Falta, é verdade, a mesa coalhada de garrafas de cerveja depois da conversa inesquecível, pois Ubaldo não bebe mais. Isso, no entanto, não tira nem de longe o fôlego, a agilidade e a qualidade do pensamento, o humor fervente e a força do látego das palavras que ele aplica no lombo dos donos do poder de hoje, como nos de antes.
O João baiano só titubeia, no final da entrevista, quando o jornalista do "Correio" lhe pergunta o que deseja receber como presente na data dos seus anos: "Não sei, não sei.
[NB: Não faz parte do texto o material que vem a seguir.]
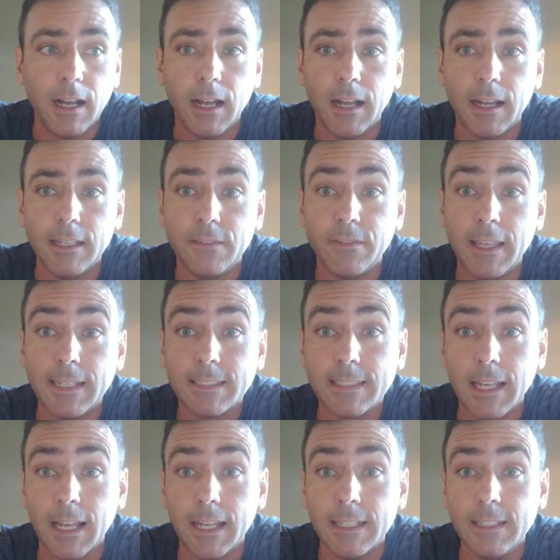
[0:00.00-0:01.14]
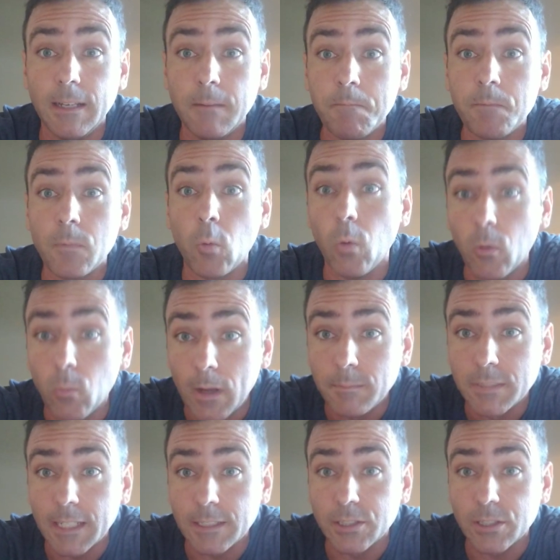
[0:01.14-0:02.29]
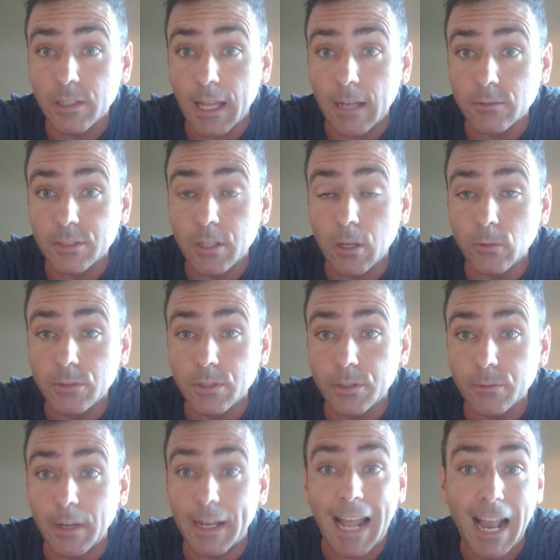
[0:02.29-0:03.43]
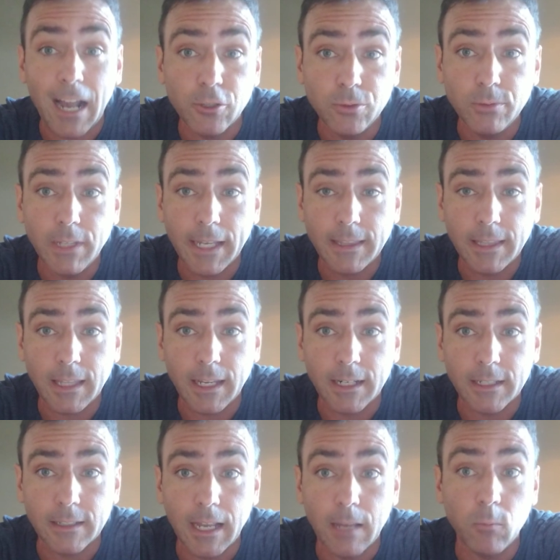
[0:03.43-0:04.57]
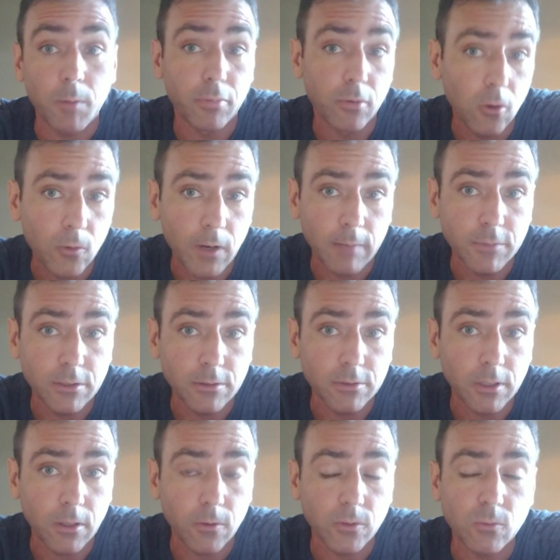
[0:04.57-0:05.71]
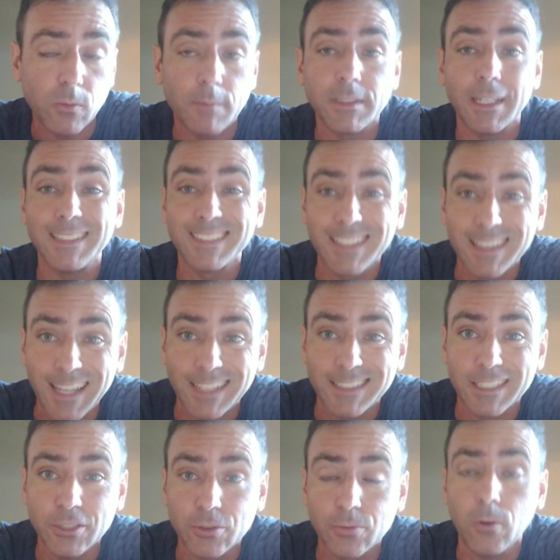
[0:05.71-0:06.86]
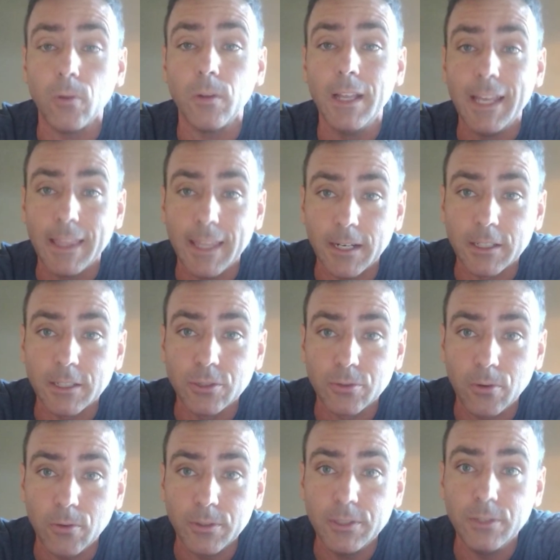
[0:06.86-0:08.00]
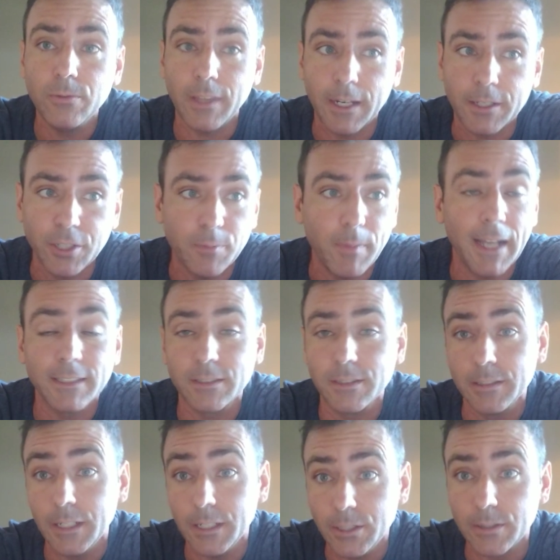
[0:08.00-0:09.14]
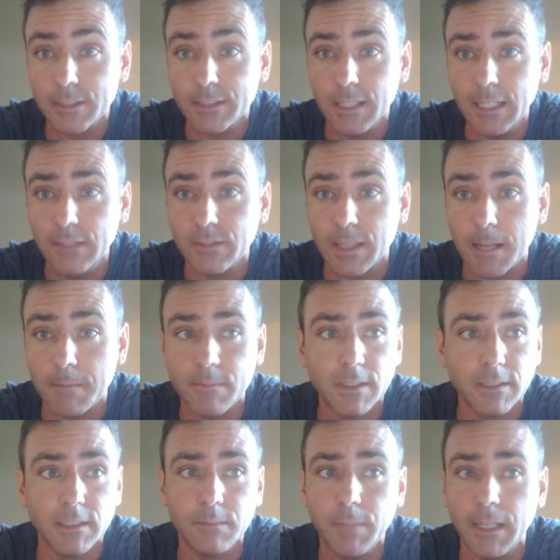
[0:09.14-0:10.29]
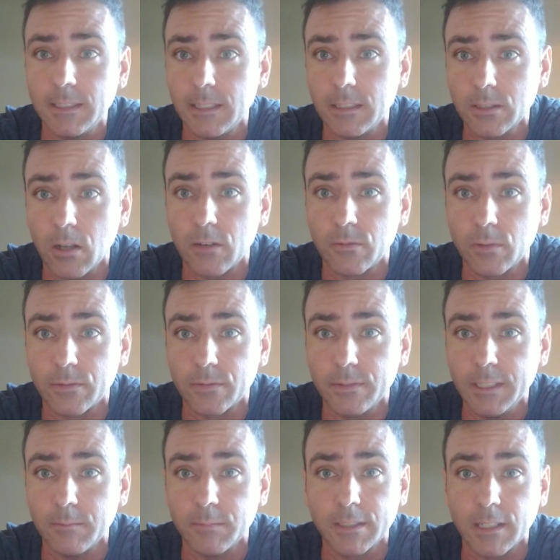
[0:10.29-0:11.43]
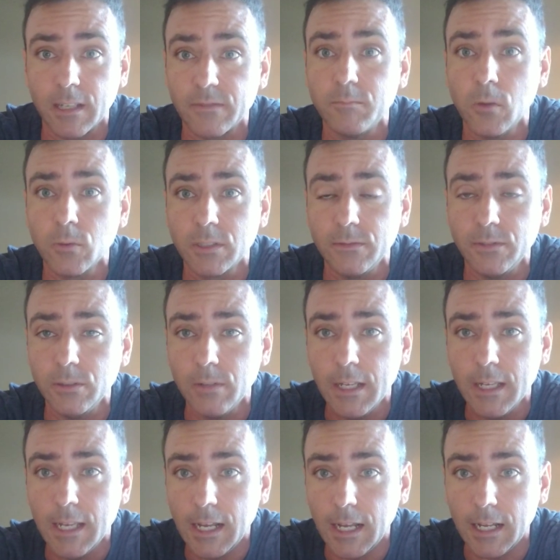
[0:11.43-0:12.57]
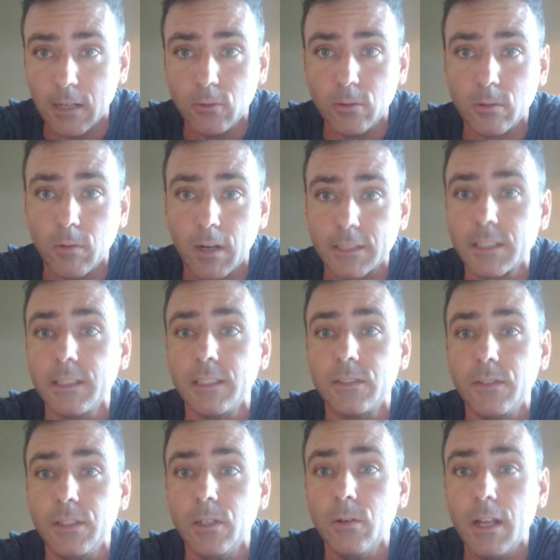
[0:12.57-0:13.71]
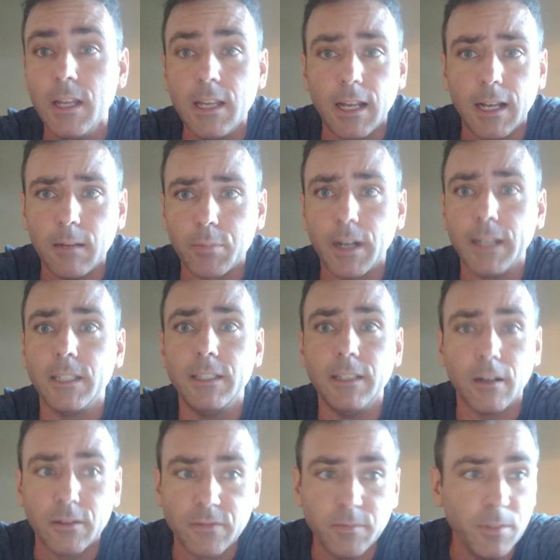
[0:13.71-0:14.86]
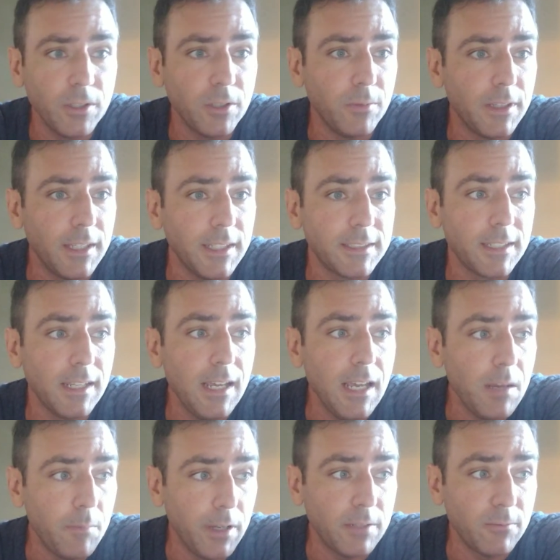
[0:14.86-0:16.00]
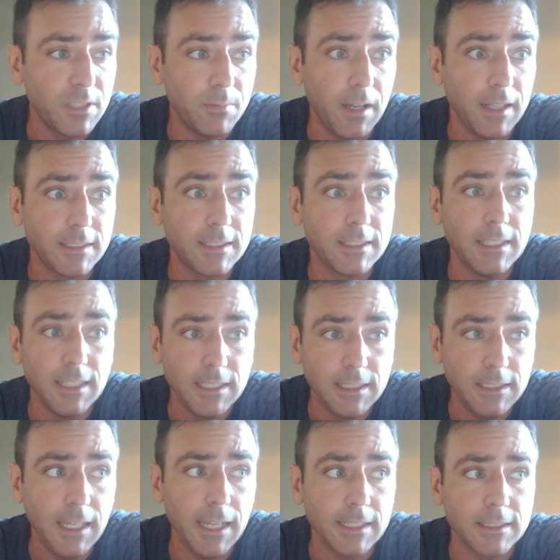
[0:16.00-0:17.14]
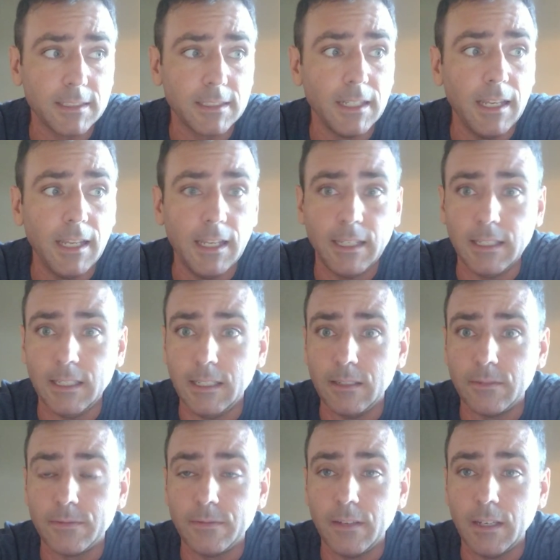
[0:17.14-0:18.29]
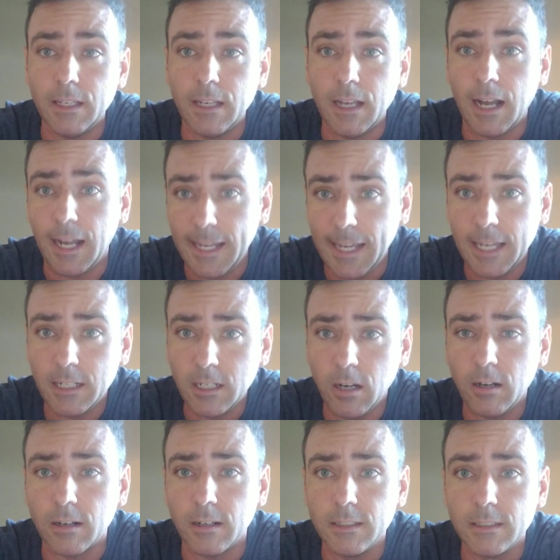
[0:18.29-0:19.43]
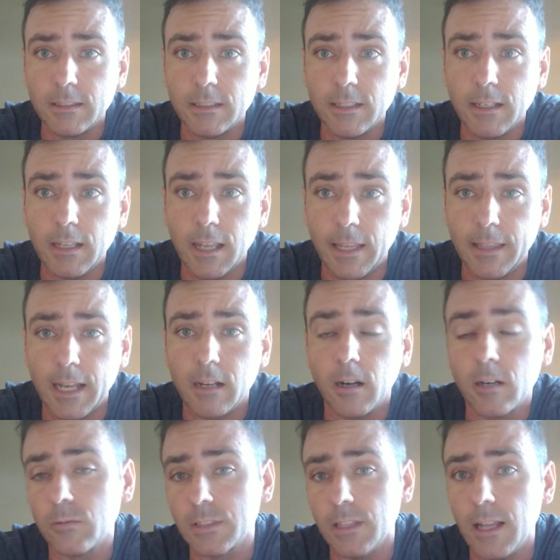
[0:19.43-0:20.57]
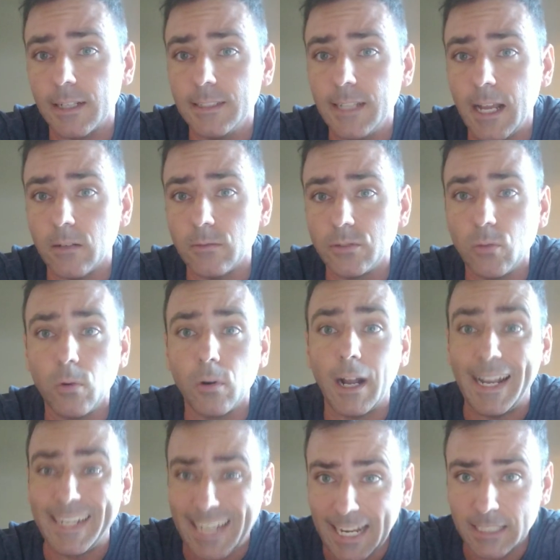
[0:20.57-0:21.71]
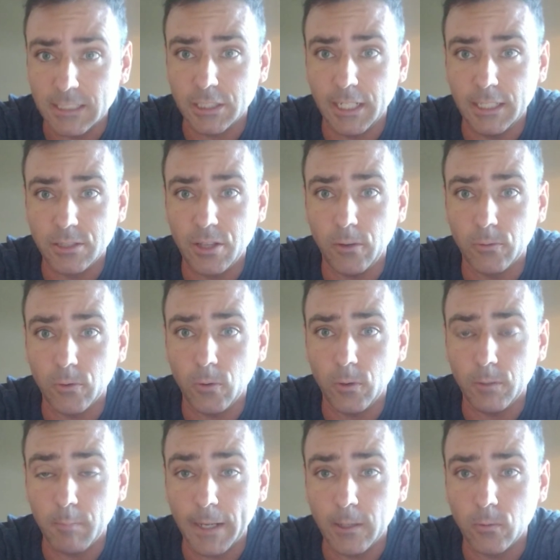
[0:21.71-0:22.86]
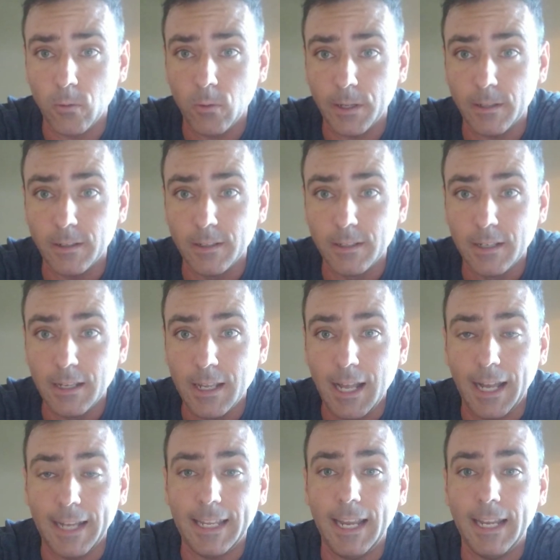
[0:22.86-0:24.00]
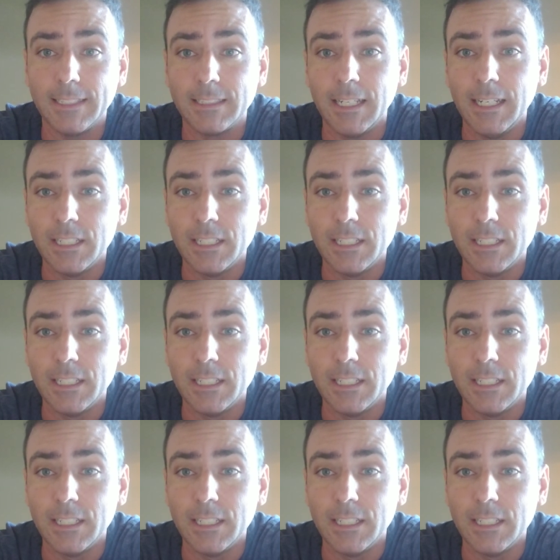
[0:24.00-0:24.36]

Uh, if they decide what websites you're allowed to go to and how you get there and what programs you use to go to those websites, that's control. They are controlling you. They are your master. You're a slave to them. This is basic software freedom stuff. Most of you uh, who are watching this video uh, probably are familiar with this. But in response, yes, if I had a car and that car was locked down to where I can't change the own oil, my own oil. I can't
Acho que outro aniversário", responde finalmente.
Mas isso é pouco. Peço de Salvador, como o povo de Itaparica reunido na praça e - estou certo - muita gente mais deste País e mundo afora, muitos aniversários mais para Ubaldo. "E que em data igual a esta, haja sempre a mesma festa", como pede a letra da canção de homenagem natalícia.
Mas termino com um vôo de volta para São Paulo, onde José Alencar trava neste fim-de-semana mais uma batalha heróica pela restauração da saúde. Sem perder a confiança, a força moral e o ânimo para, mesmo admitindo que "a coisa está preta", dar públicos e repetidos exemplos como político e como pessoa humana, em um País cada vez mais pobre de figuras públicas exemplares. Saúde para o bravo Zé mineiro, porque o resto ele tem de sobra.